Loose Lips Sink Euro Bond Markets in Crisis: Cutting Research
July 12, 2013 Leave a comment
Loose Lips Sink Euro Bond Markets in Crisis: Cutting Research
A European Central Bank paper released last week used 25,000 news media releases between January 2009 and October 2011 to investigate how much political communications affected sovereign bond yields during the region’s fiscal crisis. The ECB study focused on public pronouncements on fiscal policy and state finances by officials. It found in the short term that certain types of commentary had a quantifiable effect on the spread between the bond yields of Greece, Ireland and Portugal over German bunds. The impact was biggest for Greece. Policy makers at the regional level communicated more positively on average by using words such as “implement.” For those at the national level, the most-used word was “fail.”The paper found that “at several points during the crisis, certain types of political communication may have added uncertainty rather than certainty to market perceptions,” said economists Marion Salines and Gabriel Glockler of the ECB, along with Thomas Gade of the Danish central bank and the Bundesbank’s Steffen Strodthoff.
“Unconstructive and inconsistent communications can have real and tangible effects on countries, their financing conditions and by extension on their populations, as well as on the cohesion of the euro area,” they said.
The research also found that the potential for confusing communication is “structurally higher” in the euro region because central bank bailouts are harder in the bloc; there are 17 national discourses, governments and policies; and because of the complexity of regional policy making.

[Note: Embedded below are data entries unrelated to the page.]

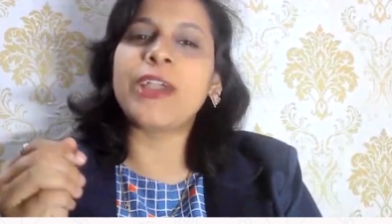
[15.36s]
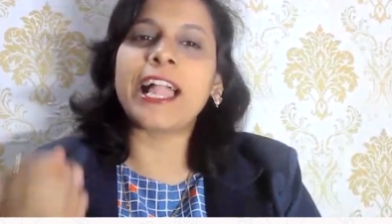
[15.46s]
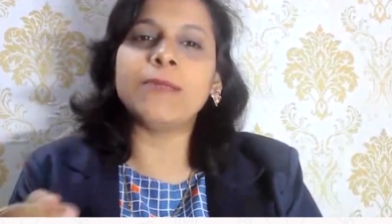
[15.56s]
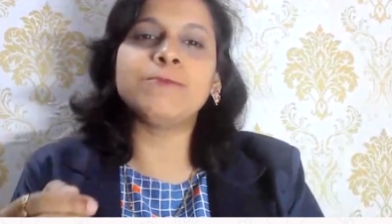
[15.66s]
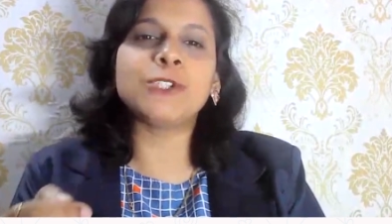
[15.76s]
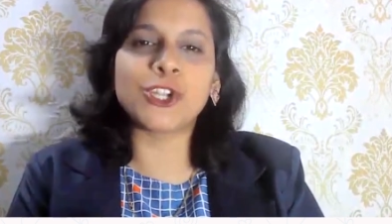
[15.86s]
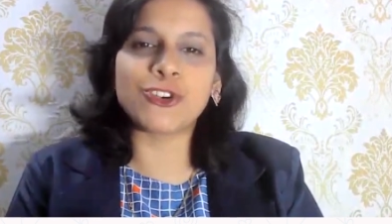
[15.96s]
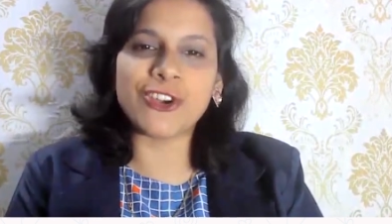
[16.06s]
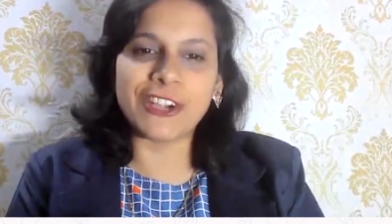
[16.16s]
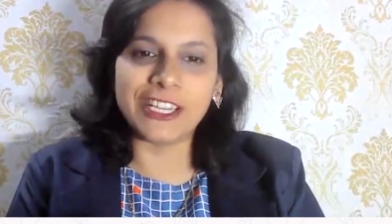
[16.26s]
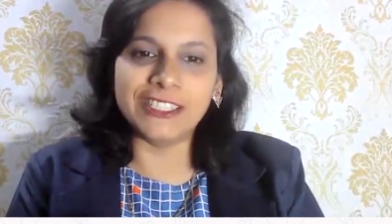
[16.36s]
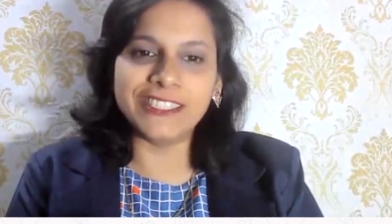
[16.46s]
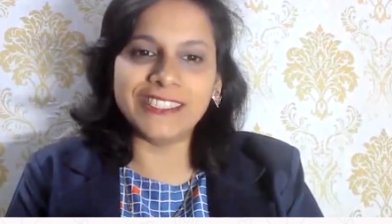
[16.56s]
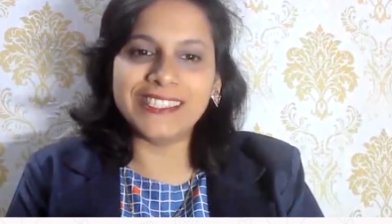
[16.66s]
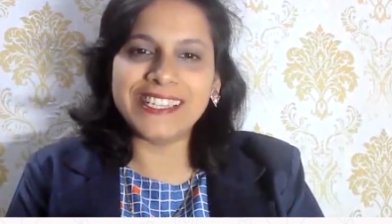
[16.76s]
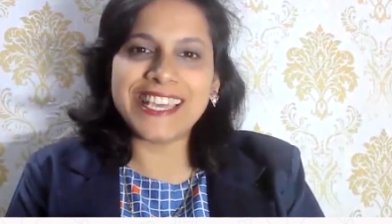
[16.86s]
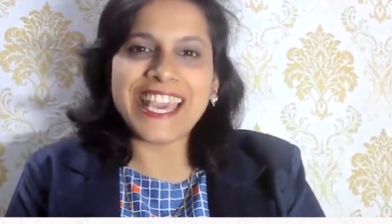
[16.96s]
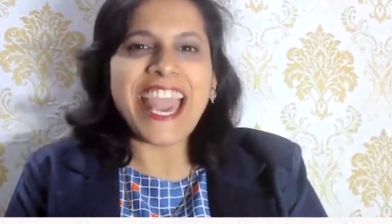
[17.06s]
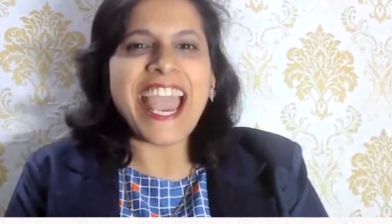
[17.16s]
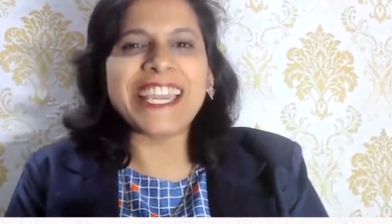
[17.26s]
to help children learn
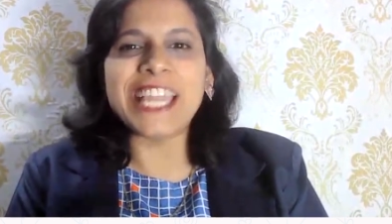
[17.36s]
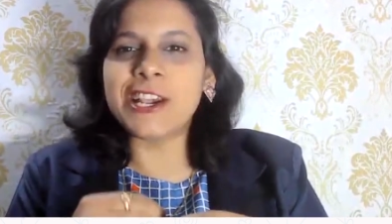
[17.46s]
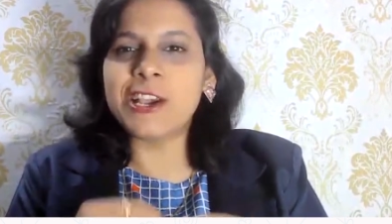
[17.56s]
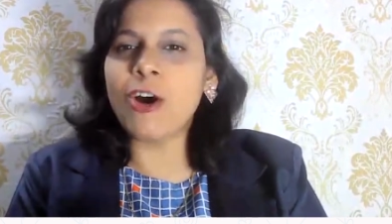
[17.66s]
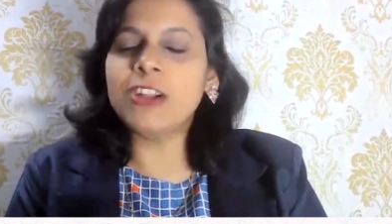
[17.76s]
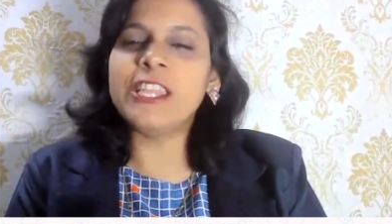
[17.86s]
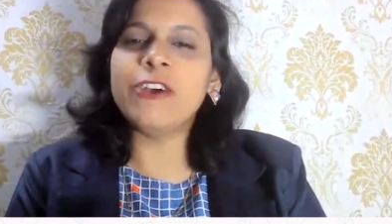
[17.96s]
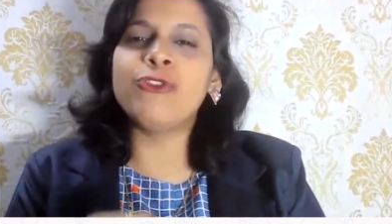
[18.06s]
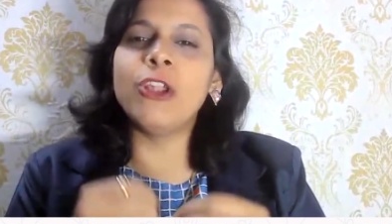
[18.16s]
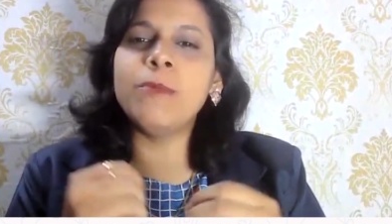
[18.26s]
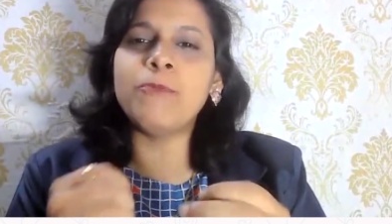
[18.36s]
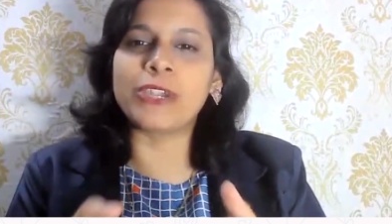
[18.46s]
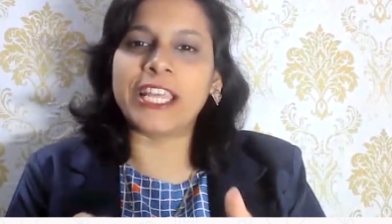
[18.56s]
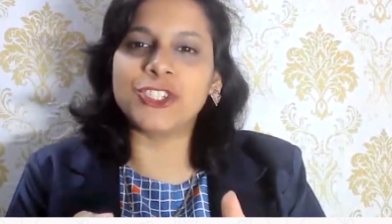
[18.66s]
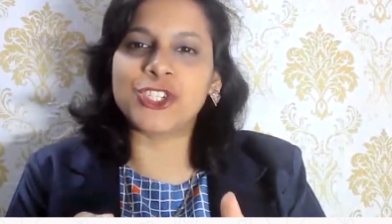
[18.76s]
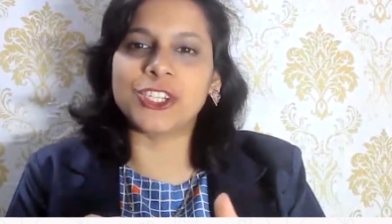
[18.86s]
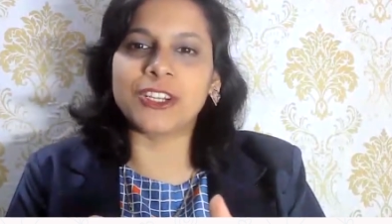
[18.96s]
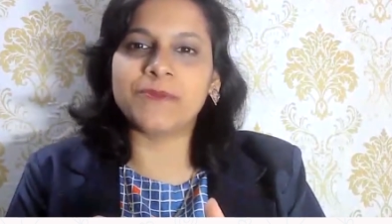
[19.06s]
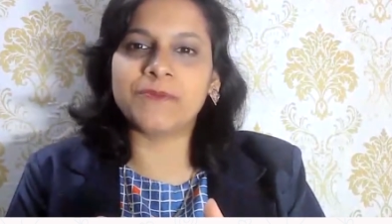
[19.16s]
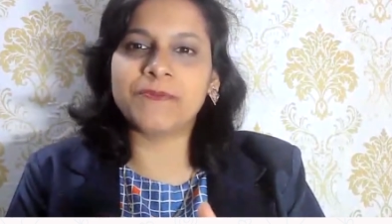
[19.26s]
and unlock their full
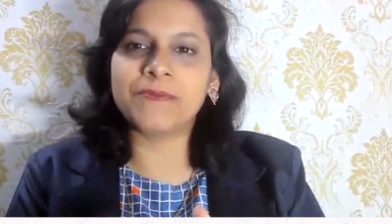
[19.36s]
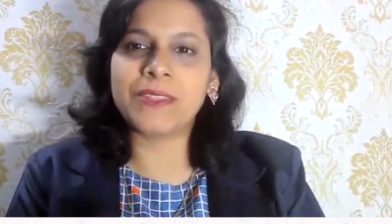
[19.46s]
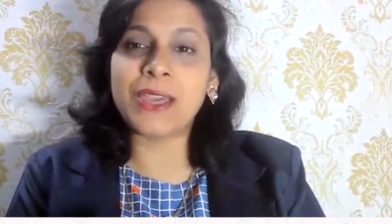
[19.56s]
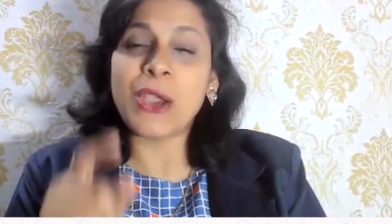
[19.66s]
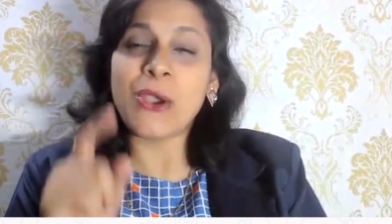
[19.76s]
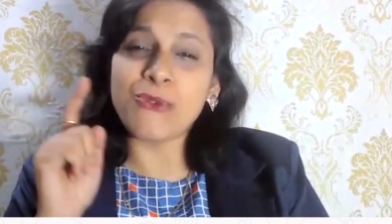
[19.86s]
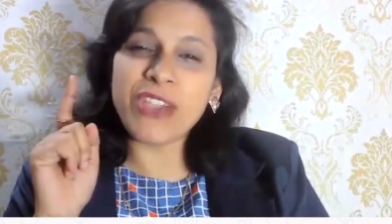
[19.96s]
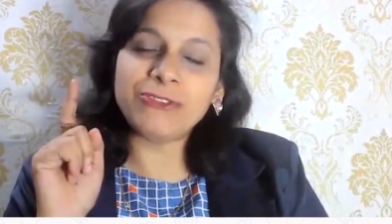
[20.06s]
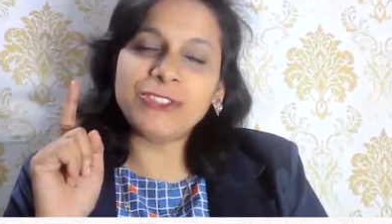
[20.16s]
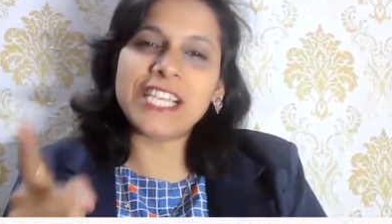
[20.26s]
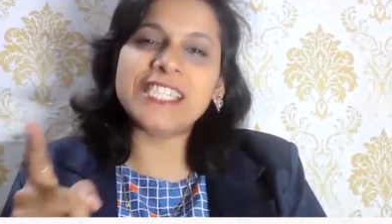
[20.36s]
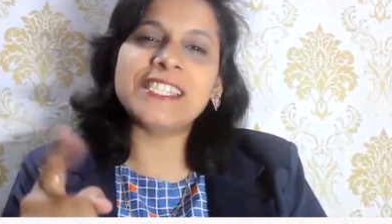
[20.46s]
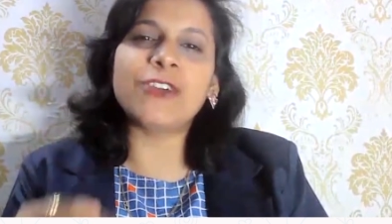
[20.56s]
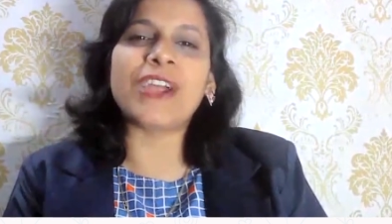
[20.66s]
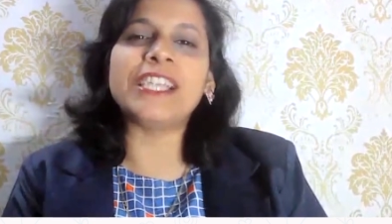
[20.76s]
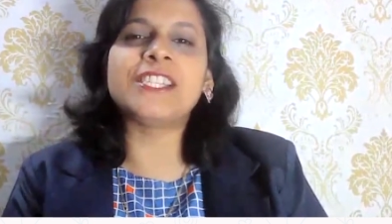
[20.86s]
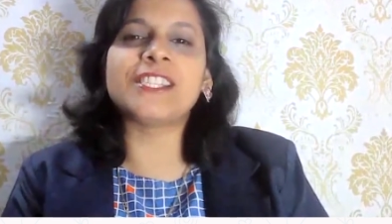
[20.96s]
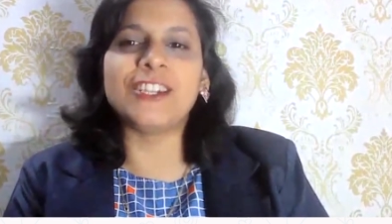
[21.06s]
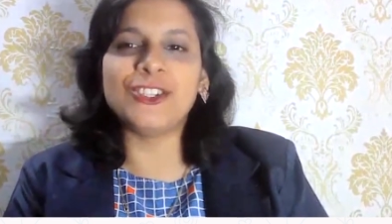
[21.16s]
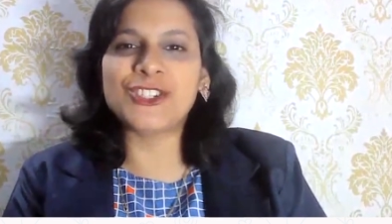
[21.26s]
potential, we have just the right
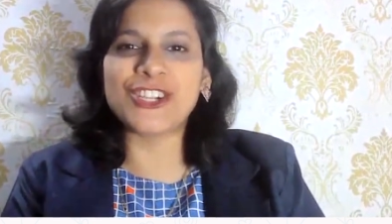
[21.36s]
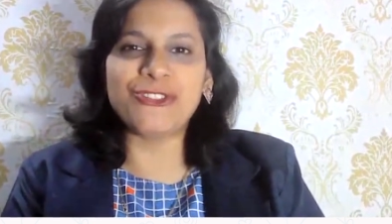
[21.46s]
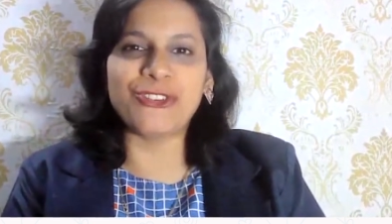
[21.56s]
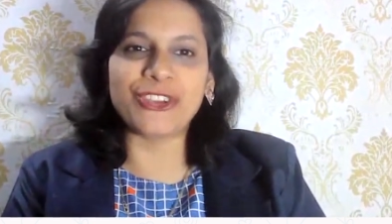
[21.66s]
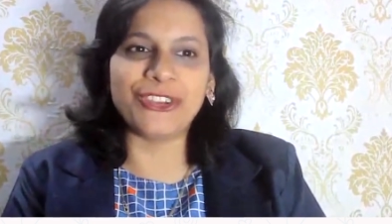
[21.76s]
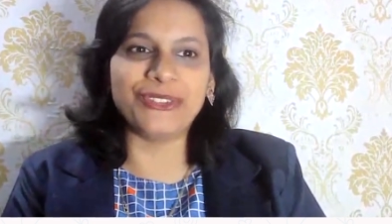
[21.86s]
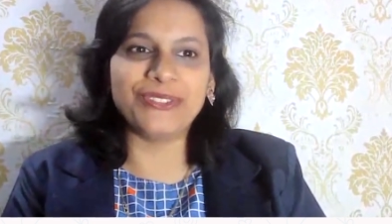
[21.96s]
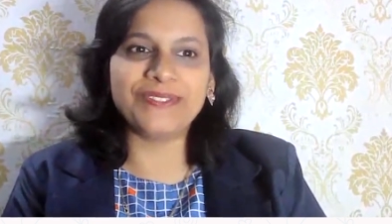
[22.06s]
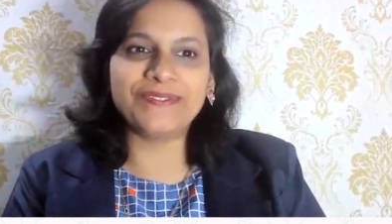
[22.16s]
solution for you.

“The absence of clearly defined centers of political authority (e.g. there is no ‘euro area treasury secretary’) leads to a dispersion of the focus of market attention and concomitantly more ‘noise’ in political communication,” they said in the report.
Communications could be made more effective although “under no circumstances should the open political discourse in Europe’s liberal democracies be subordinated to the ostensible necessities of sovereign debt markets,” the report concluded.